> _To do_
Return each entry word for word. Leave the images out.

::::::

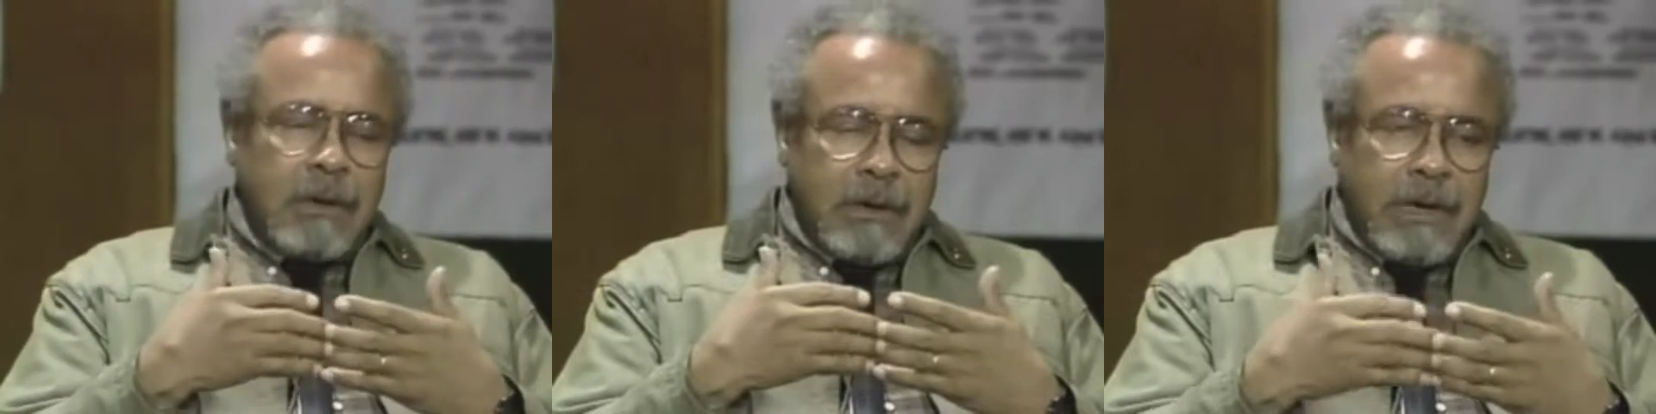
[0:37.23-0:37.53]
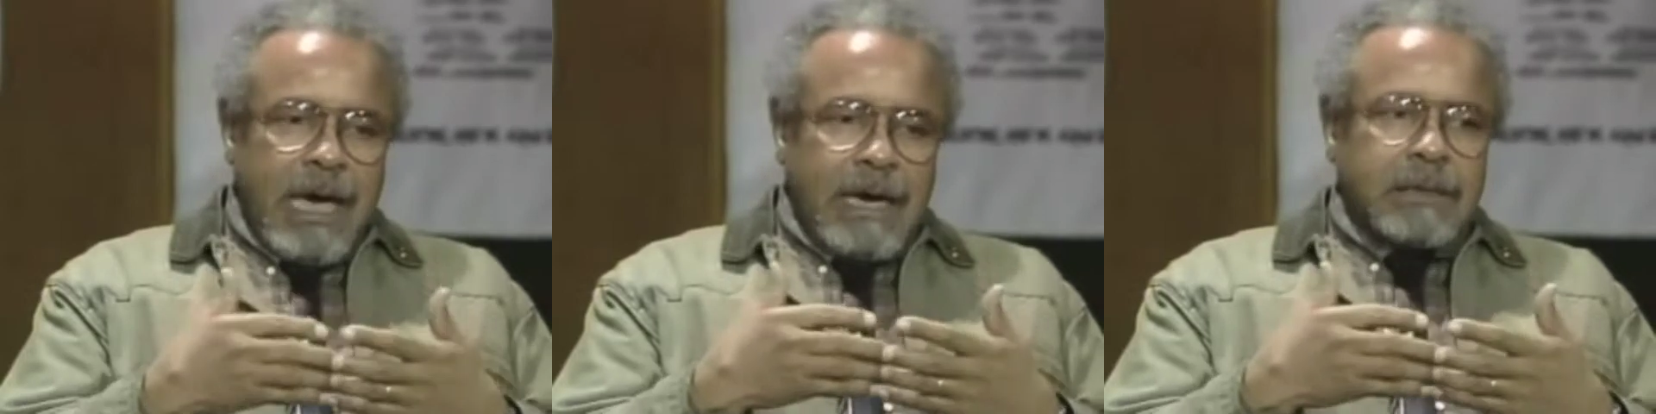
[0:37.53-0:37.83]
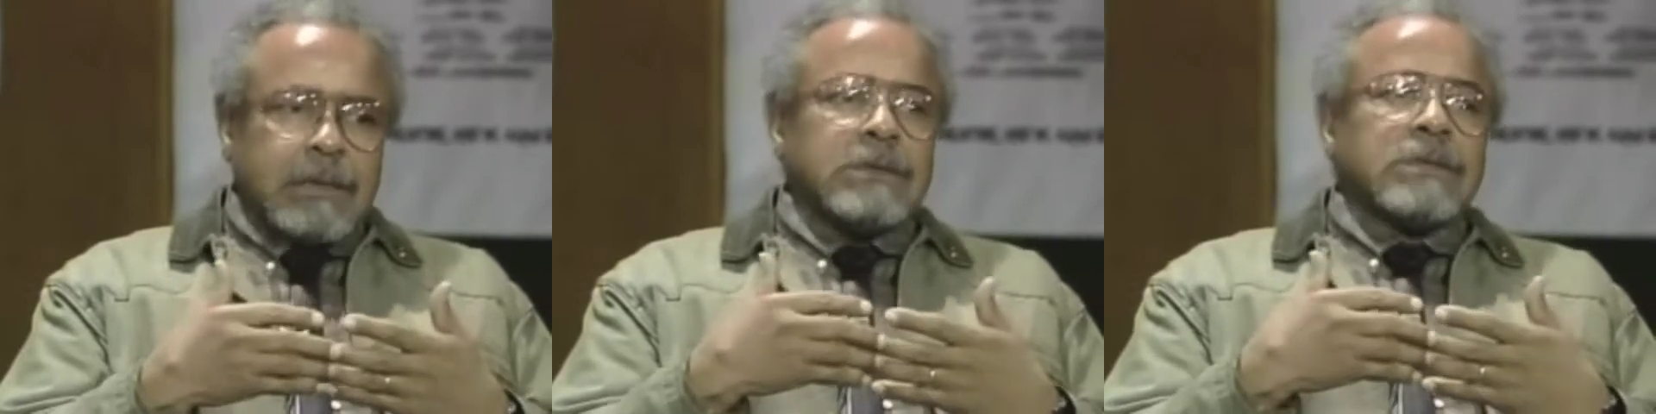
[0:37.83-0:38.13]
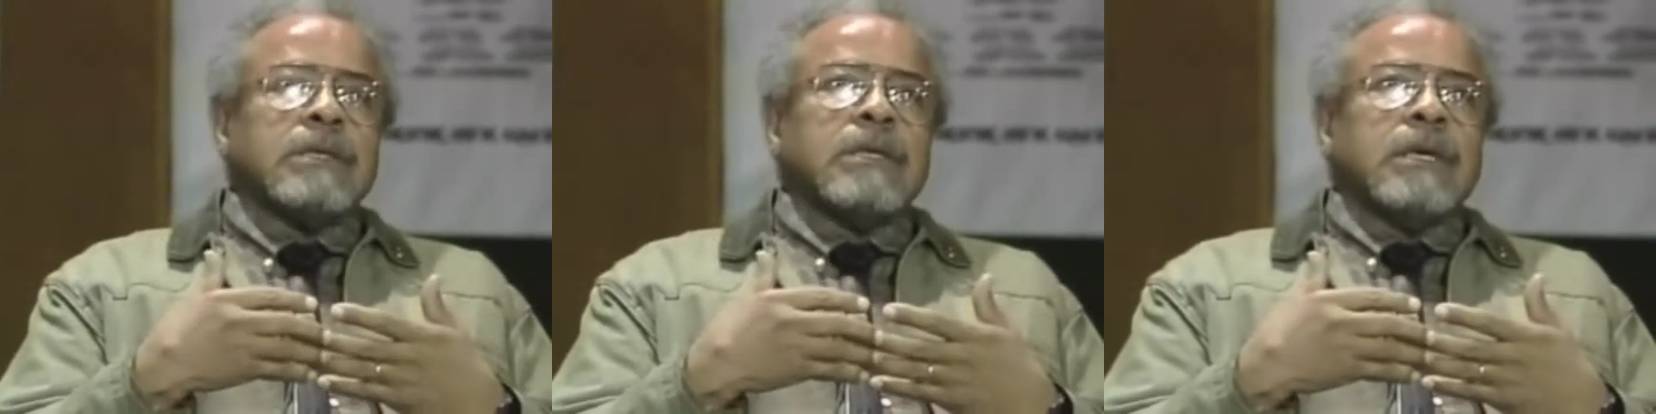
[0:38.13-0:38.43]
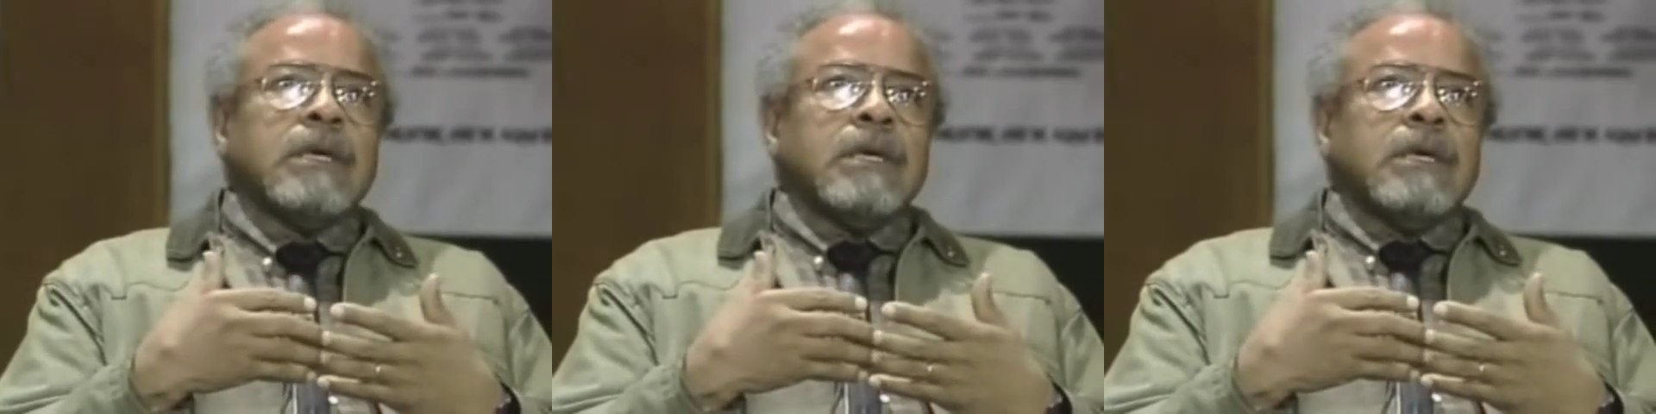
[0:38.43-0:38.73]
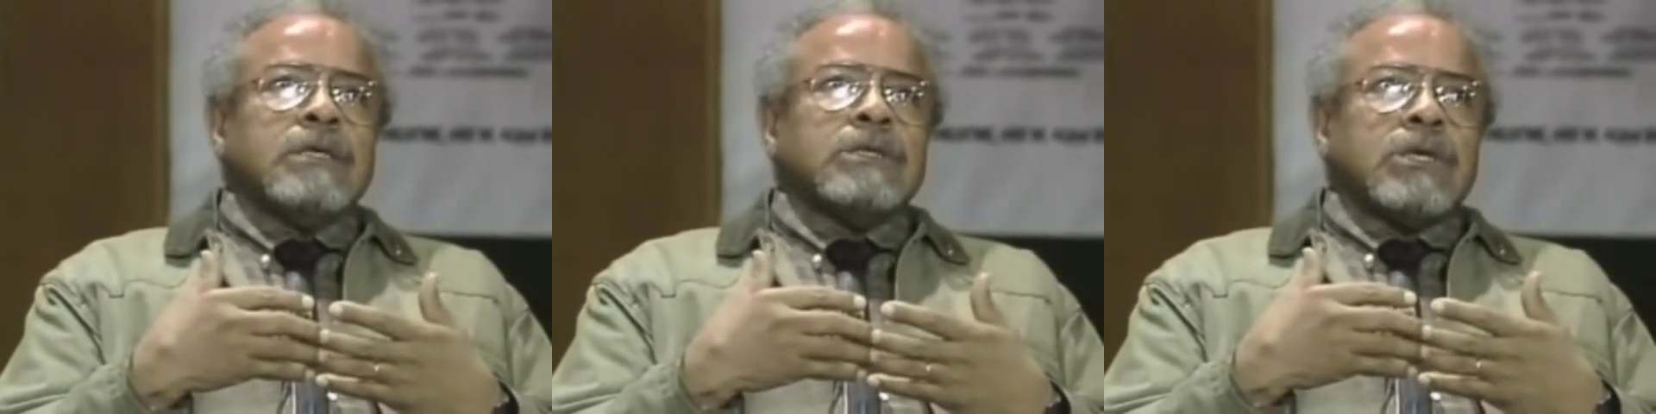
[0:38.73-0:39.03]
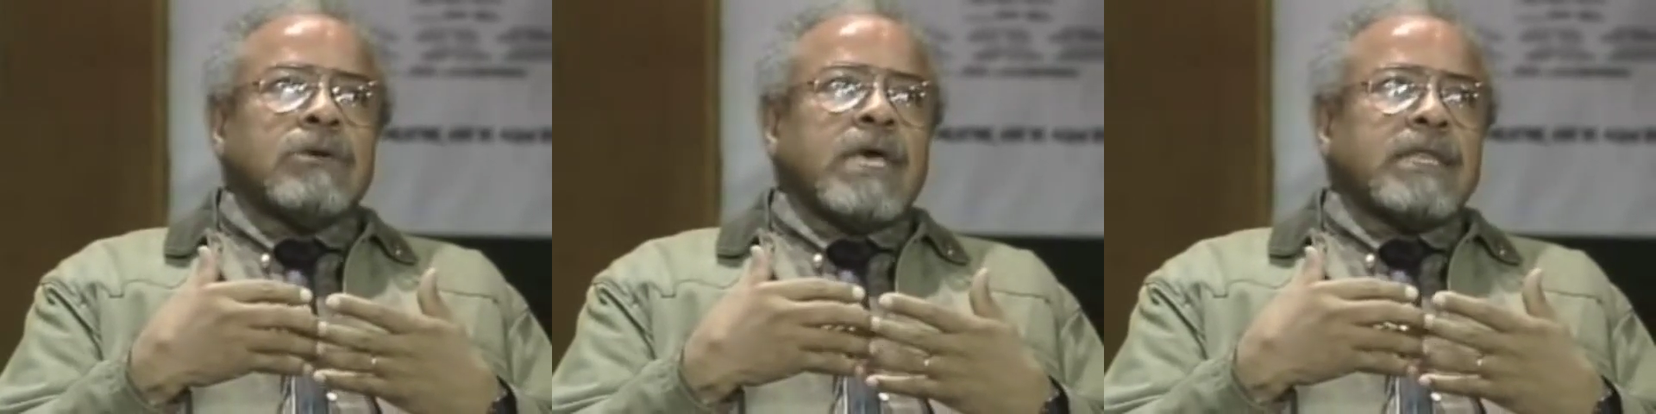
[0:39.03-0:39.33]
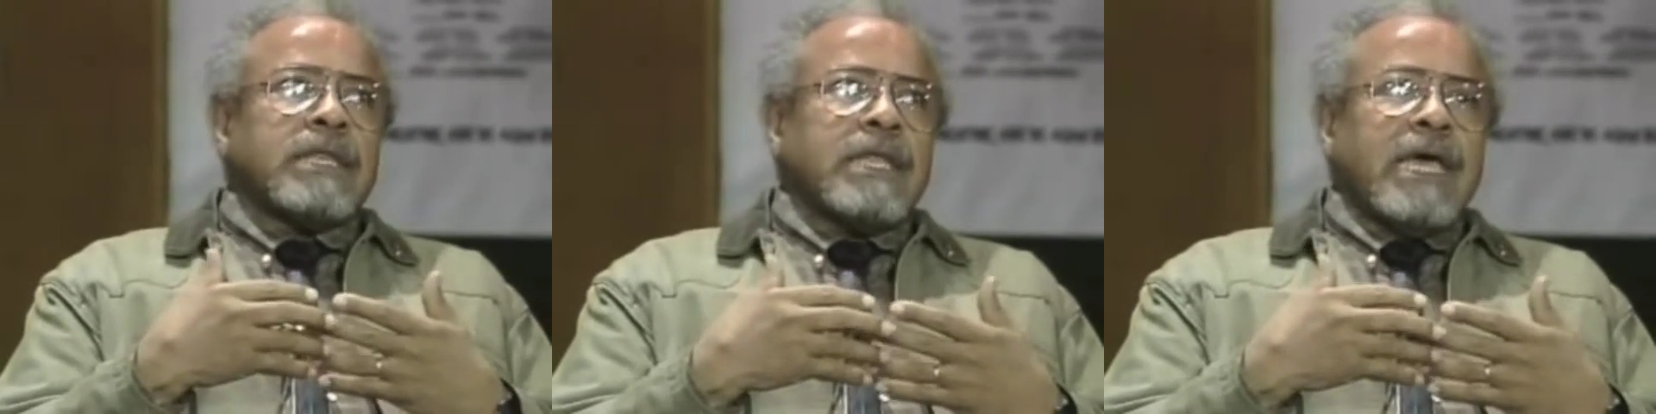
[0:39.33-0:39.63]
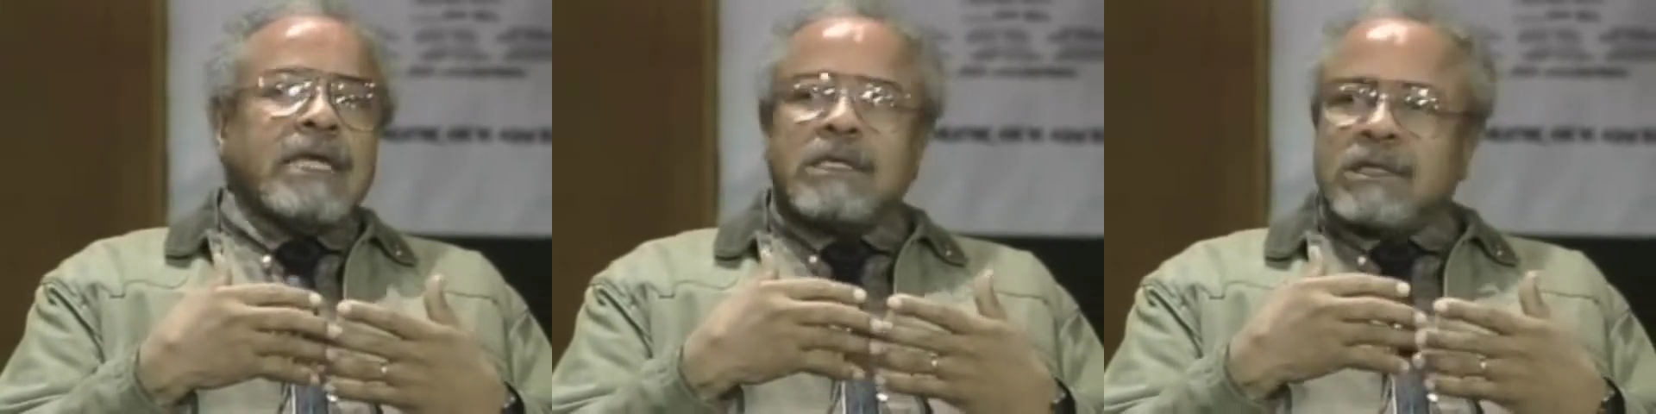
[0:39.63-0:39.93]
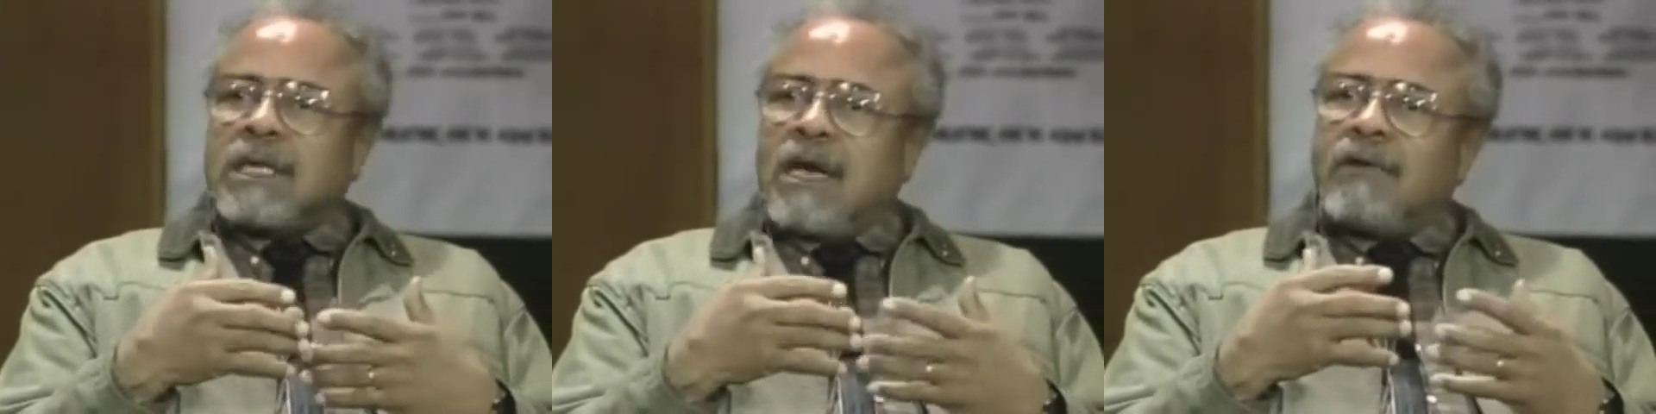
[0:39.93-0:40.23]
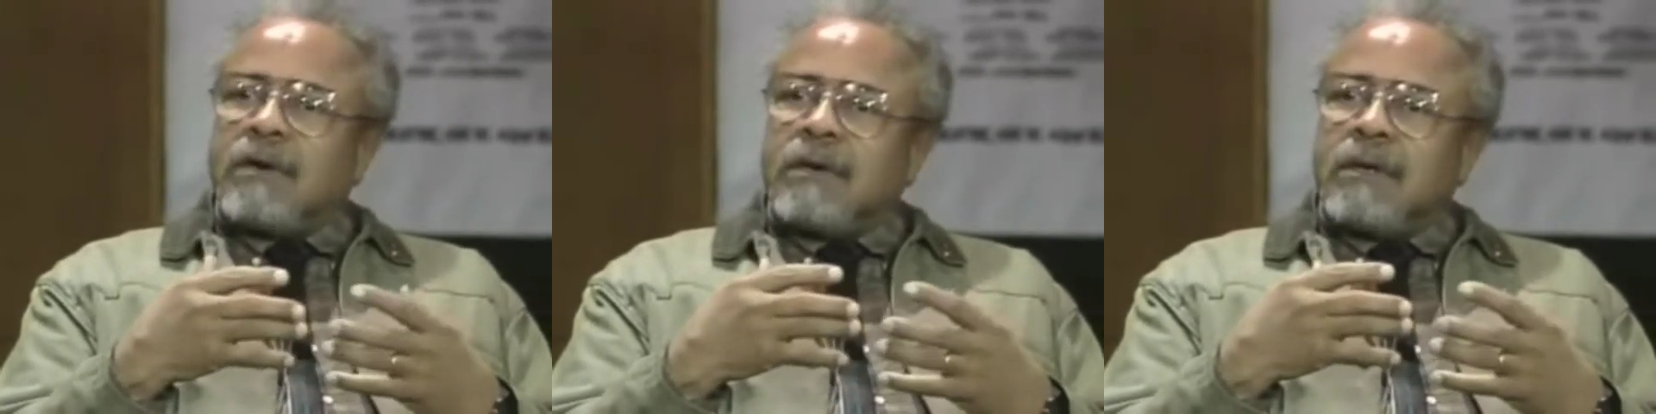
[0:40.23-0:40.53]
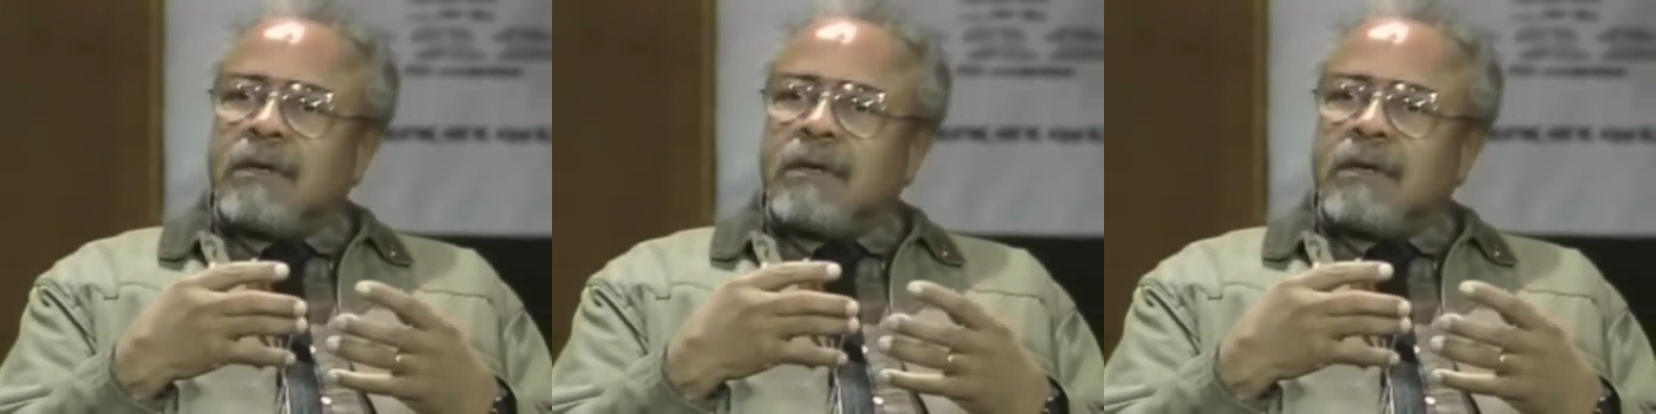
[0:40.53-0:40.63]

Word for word: or actors so that they discover,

::::::

> _Answer to this task_
[0:37.23-0:37.53]
[0:37.53-0:37.83]
[0:37.83-0:38.13]
[0:38.13-0:38.43]
[0:38.43-0:38.73]
[0:38.73-0:39.03]
[0:39.03-0:39.33]
[0:39.33-0:39.63]
[0:39.63-0:39.93]
[0:39.93-0:40.23]
[0:40.23-0:40.53]
[0:40.53-0:40.63]

Word for word: or actors so that they discover,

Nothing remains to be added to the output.